(I had just finished the draft of this essay when I heard the terrible news that my friend Christopher had a cancer whose prognosis was dire. My heart and thoughts go out to him, as they would to a brother. I have known Christopher as a man of great courage and decency and have an affection for him that is not adequately disclosed in the intellectual argument that follows. As an argument Christopher I am sure will welcome it as a test of his mettle and a testament to the way in which he has – and will continue – to challenge us all. —DH)
I first met Christopher Hitchens in 1970 when I was editing Ramparts, then the largest magazine of the left. Christopher, who was fresh out of Oxford and ten years my junior, was embarking on his first adventure in the New World. When he arrived at my Berkeley office looking for guidance, and after we had gotten acquainted, he asked me in all seriousness, “Where is the working class?” Only the devout left — the “holy rollers” as I thought of them — still believed in this mythical entity in the nation where every man was king. But rather than make an issue of it, I directed my visitor to the local Trotskyists, failing to realize that he was one of them.

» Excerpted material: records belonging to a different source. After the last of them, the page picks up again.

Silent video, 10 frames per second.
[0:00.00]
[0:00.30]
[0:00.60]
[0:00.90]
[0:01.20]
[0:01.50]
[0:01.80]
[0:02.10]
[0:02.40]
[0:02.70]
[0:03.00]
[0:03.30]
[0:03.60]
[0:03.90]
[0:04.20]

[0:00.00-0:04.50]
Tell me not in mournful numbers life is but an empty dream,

Our next encounter took place a dozen years later and was not nearly as pleasant. By then I had abandoned most tenets of the leftist faith, although not yet departed its community. I was invited to a small lunch at which Christopher was present with Nation editors Victor Navasky and Kai Bird, and one or two others. Before long the conversation at the table turned to the Middle East and I found myself confronting what in those days we referred to as a political “gut check.” What was my attitude, Christopher wanted to know, towards Israel’s invasion of Lebanon? The left abhorred the invasion whose purpose was to clear out the PLO terrorists who had entrenched themselves behind an international border and were shelling towns in northern Israel killing civilians. “This is the first Israeli war I have supported,” I said, thereby ending any fraternal possibilities for the remainingconversation.

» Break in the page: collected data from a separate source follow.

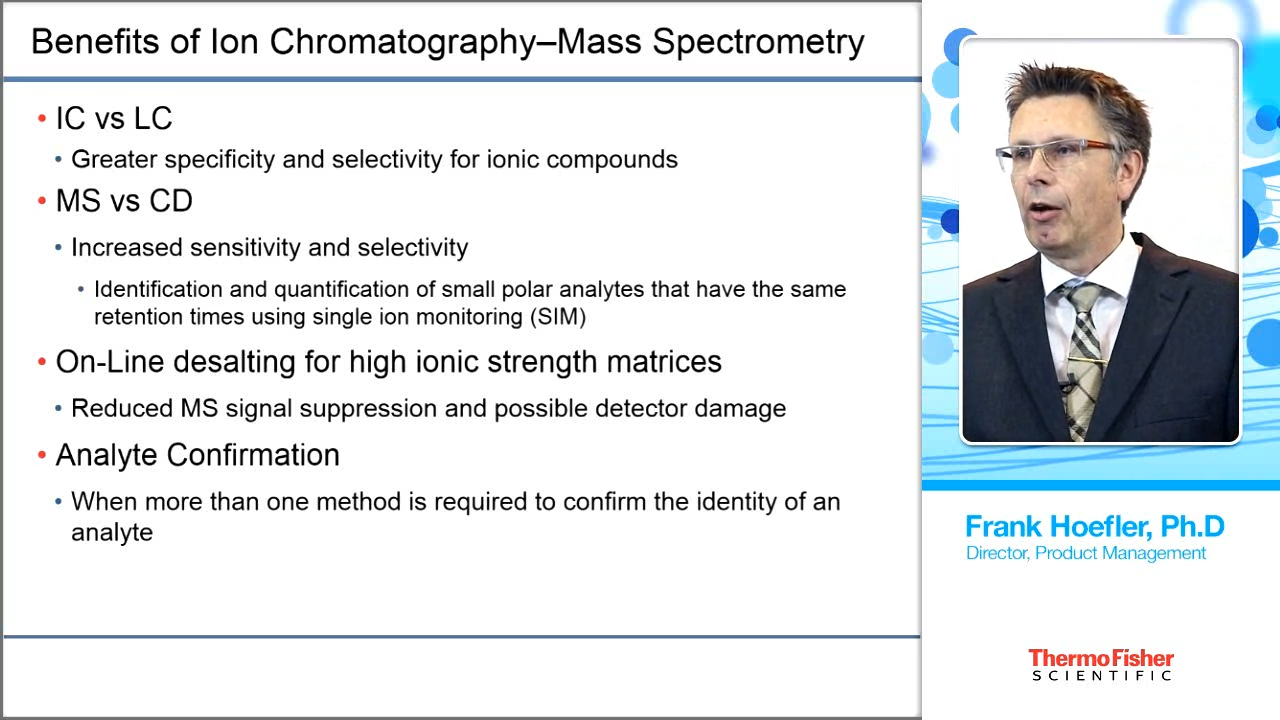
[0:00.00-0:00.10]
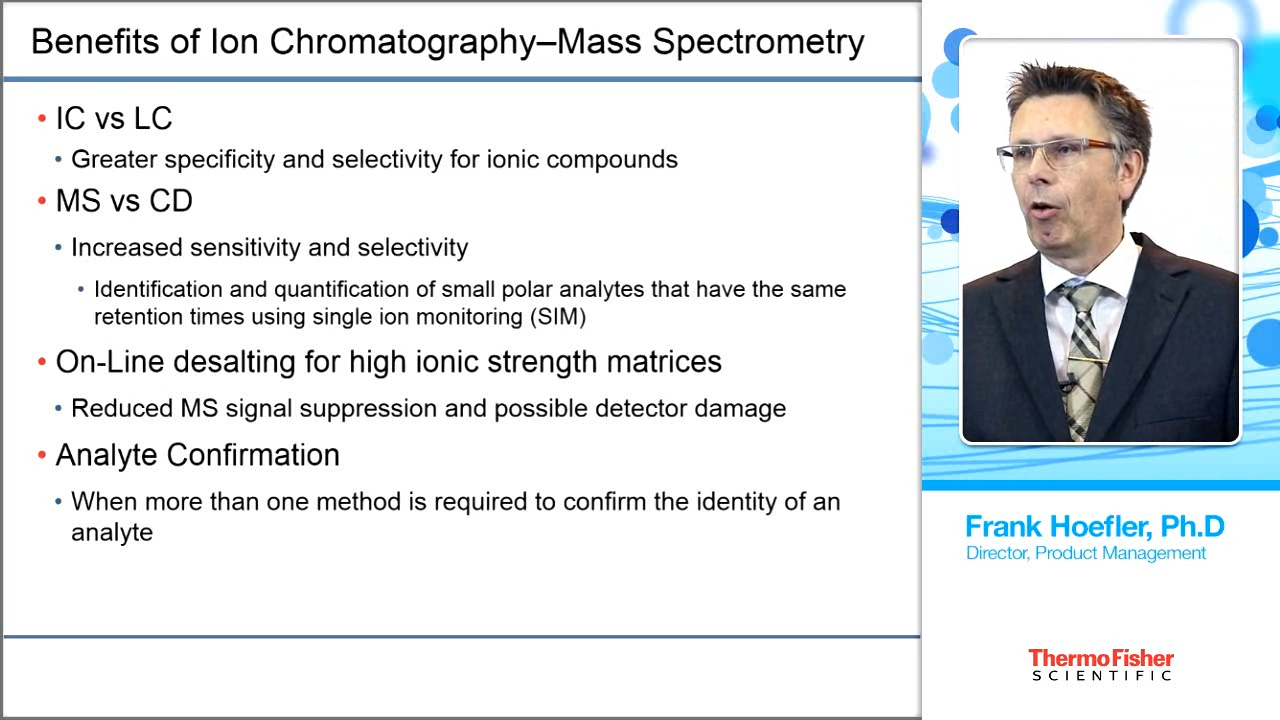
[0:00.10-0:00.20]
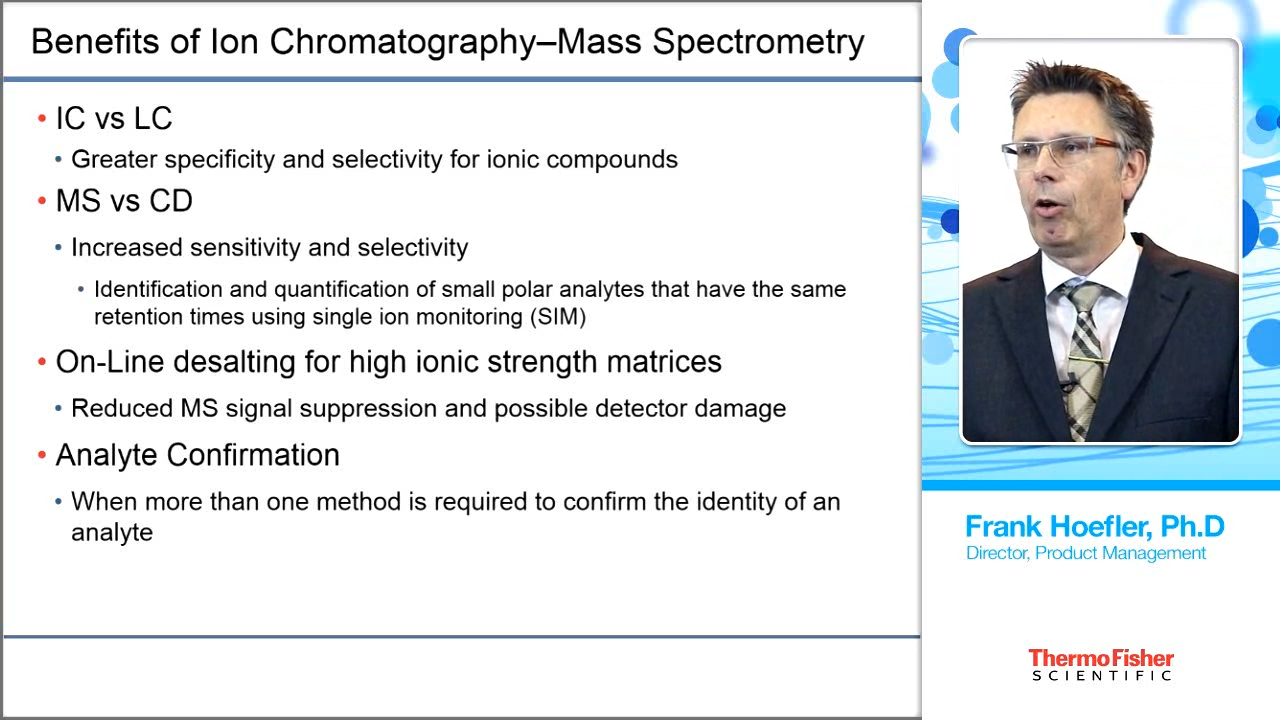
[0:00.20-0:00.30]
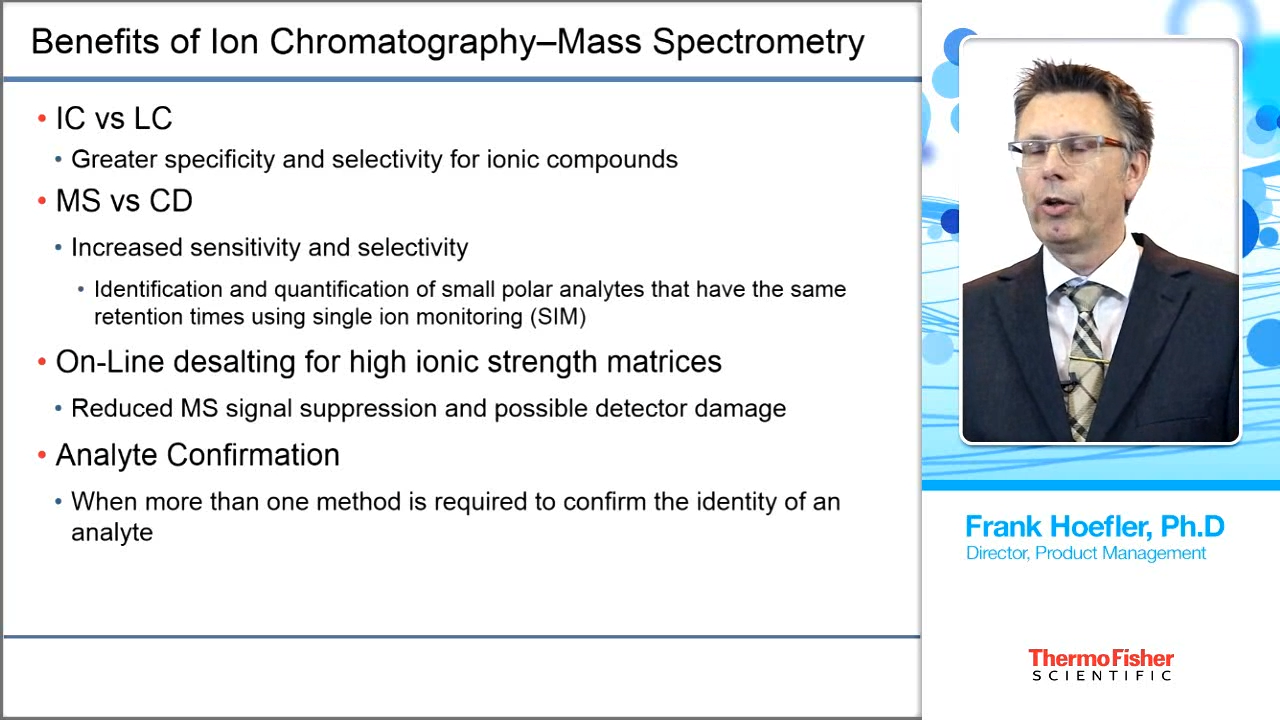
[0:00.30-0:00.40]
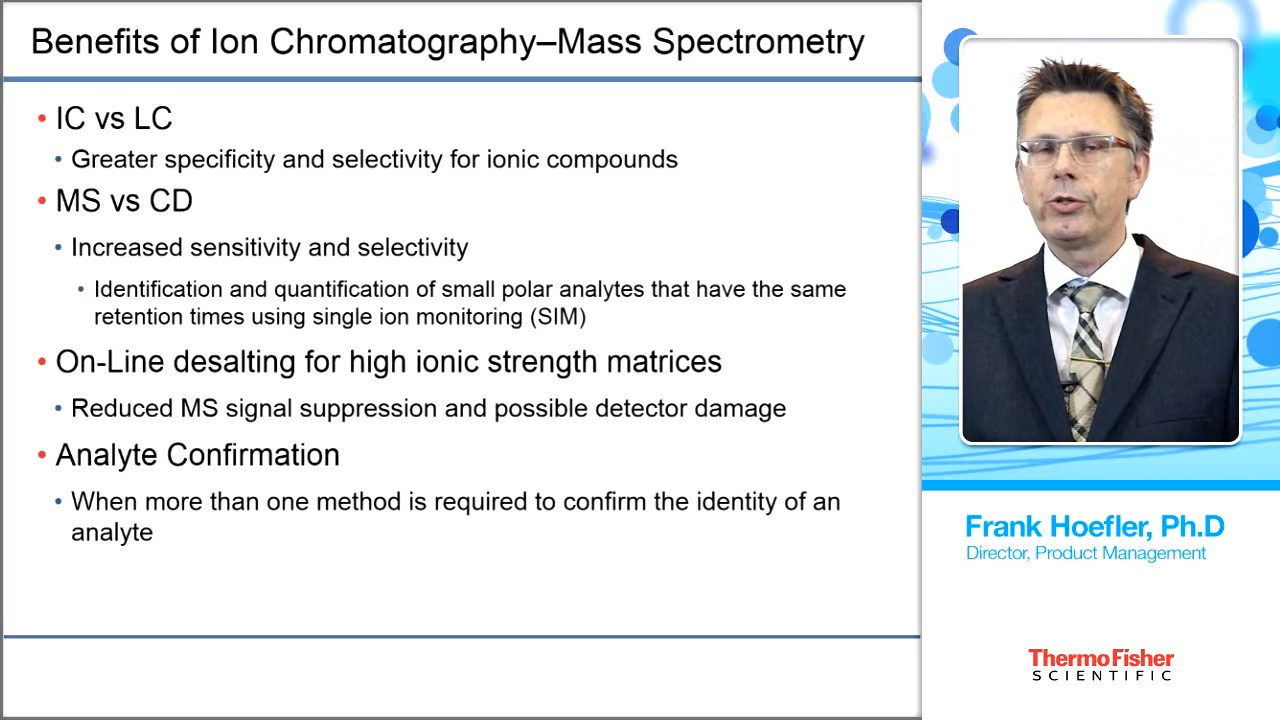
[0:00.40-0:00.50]

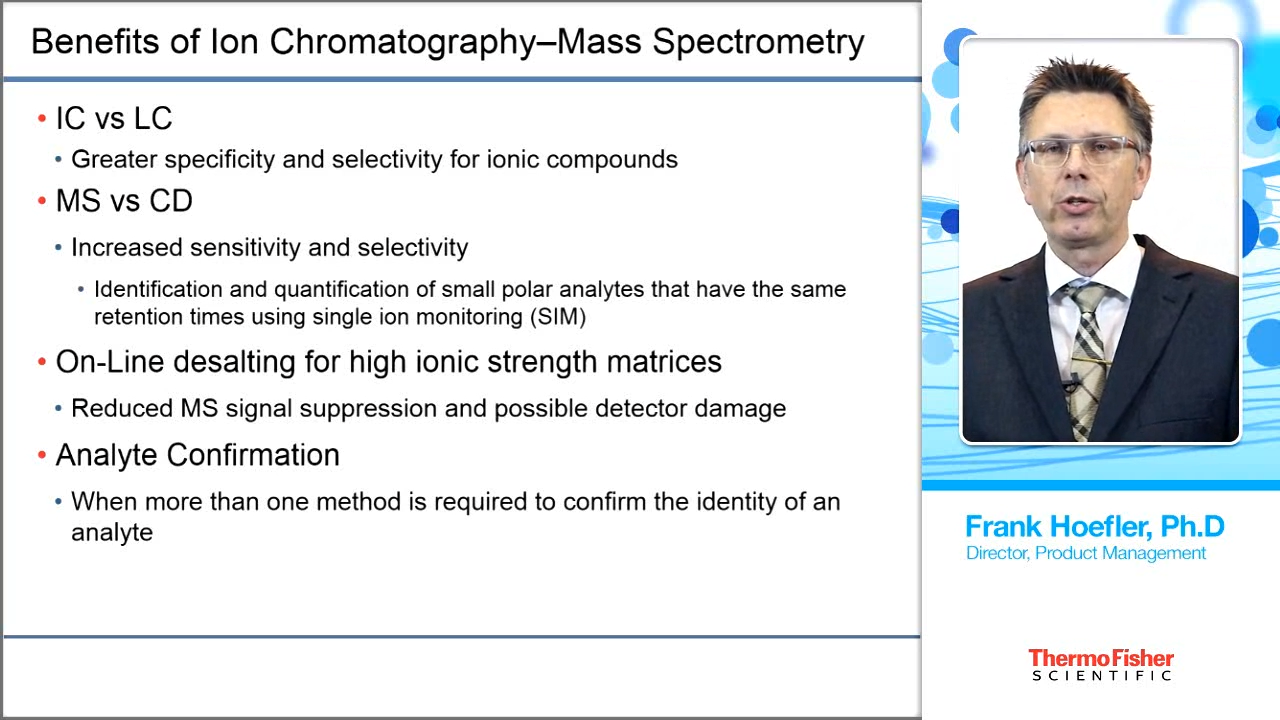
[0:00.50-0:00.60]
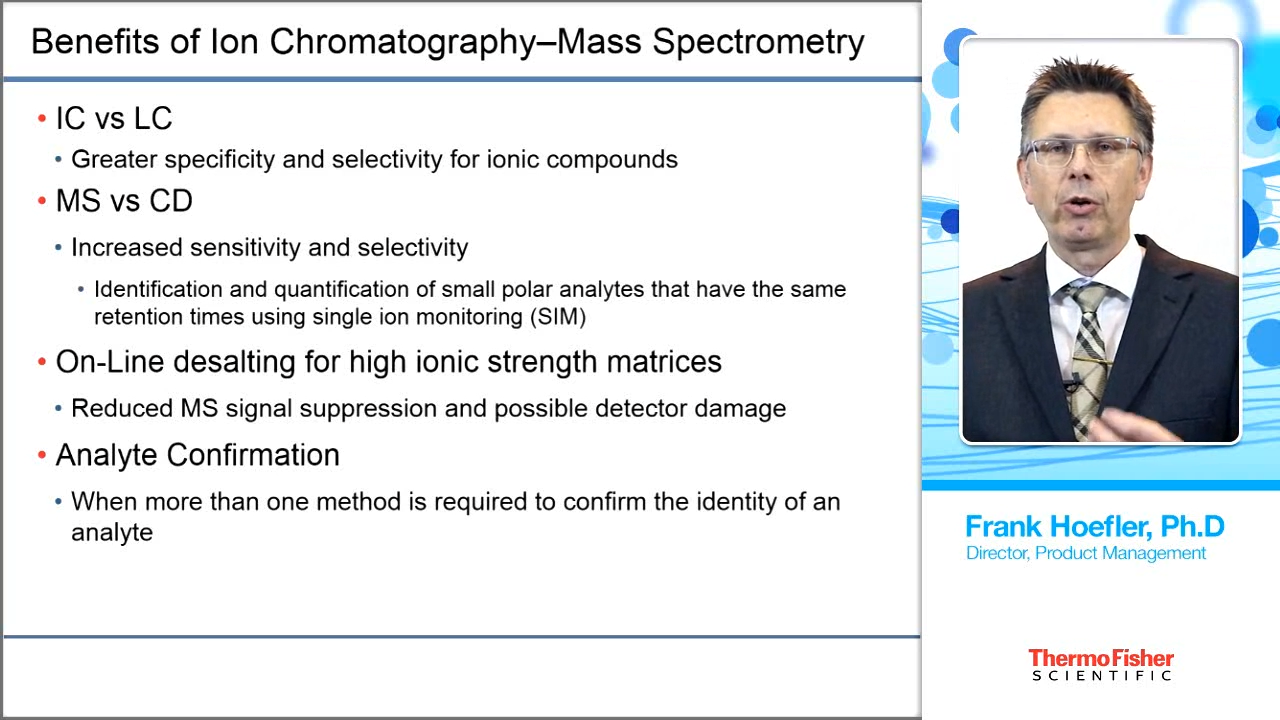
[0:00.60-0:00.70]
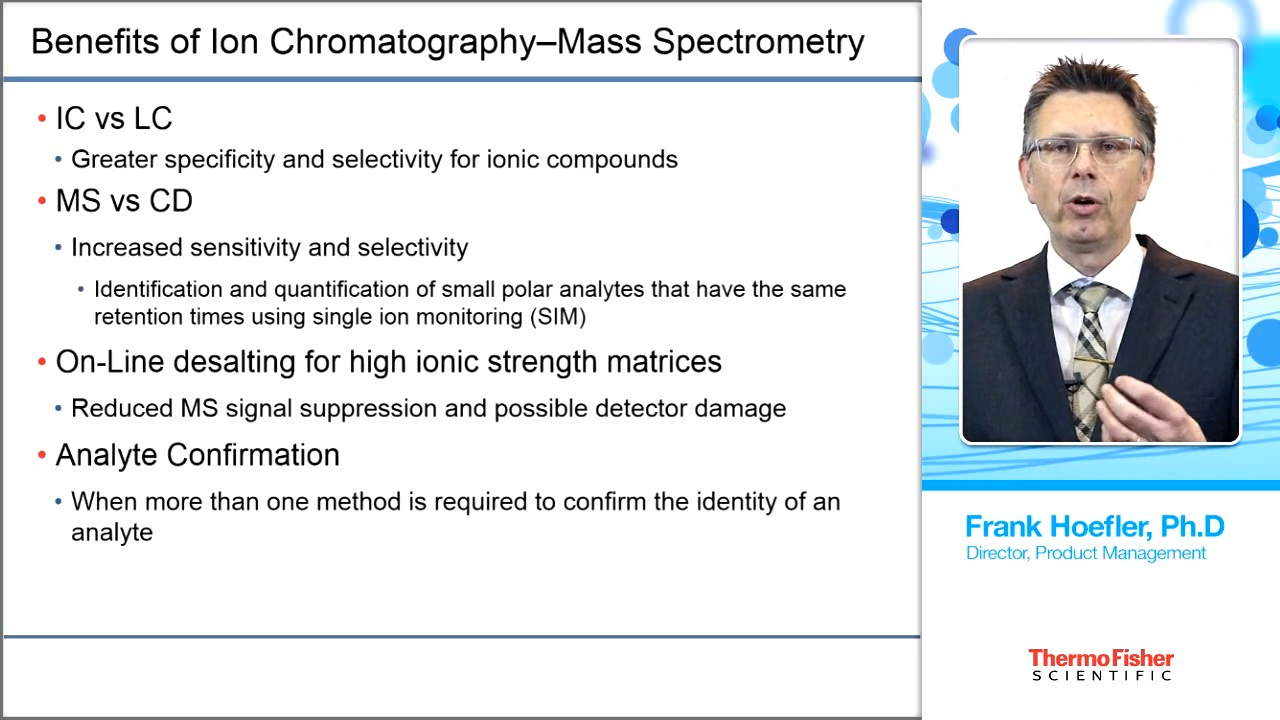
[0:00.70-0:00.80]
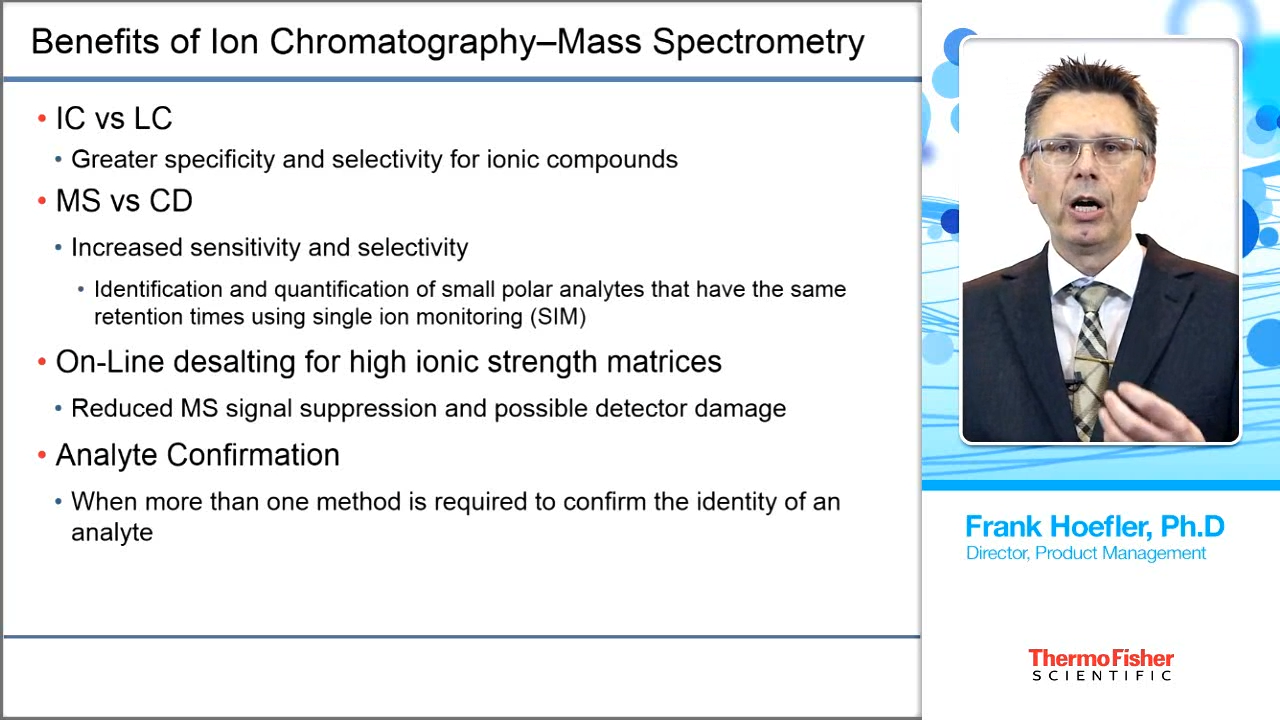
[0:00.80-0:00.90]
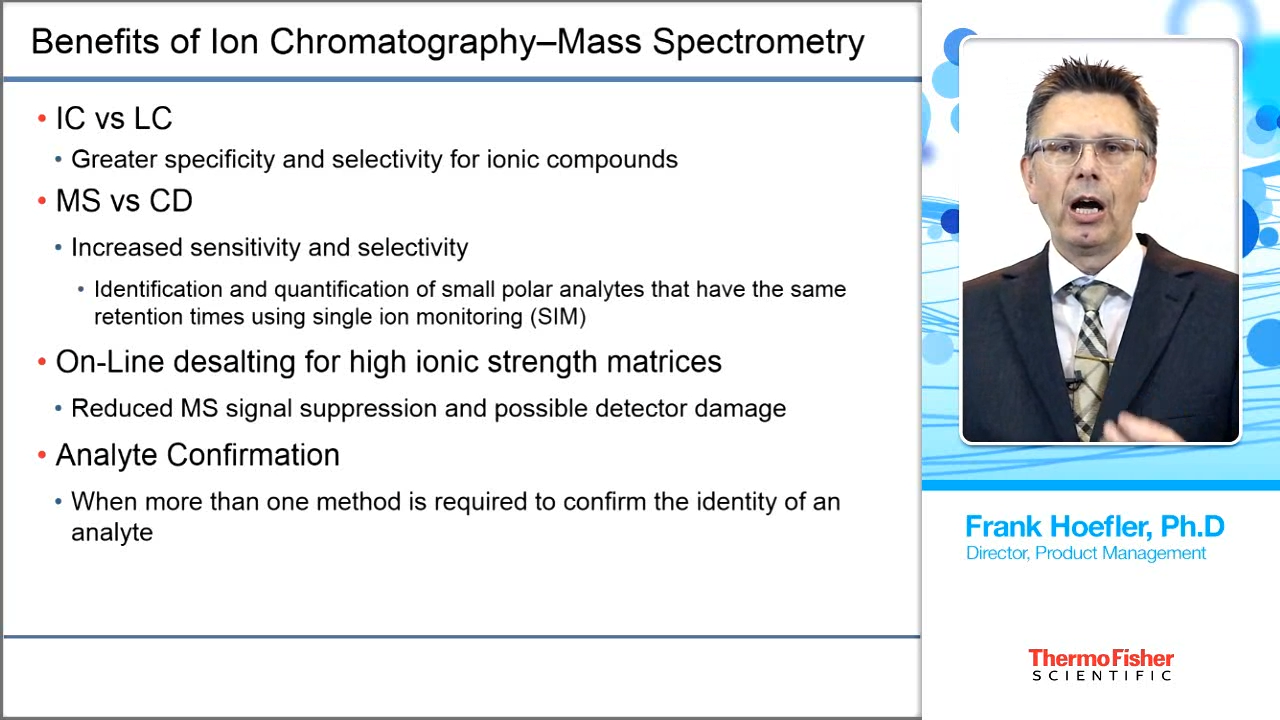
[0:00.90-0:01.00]
also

Two years later, my writing partner Peter Collier and I voted for Ronald Reagan, and three years after that organized a “Second Thoughts” conference, which brought together former radicals like ourselves who had become advocates of the anti-Communist cause, specifically in Nicaragua and Vietnam. Christopher came to the conference with his Nation co-hort and long-time friend, Alexander Cockburn, and attacked us. In the Nation column he filed after our event, Christopher described its implication that second thoughts might be superior to first ones as “smug,” and my suggestion that supporting America’s enemies should be considered treason, as “sinister.” He made his feelings about second thoughts explicit later in a brutal attack on Paul Johnson sneering at his “well advertised stagger from left to right,” which Christopher regarded as the venal maneuver of someone “who, having lost his faith, believes that he had found his reason.”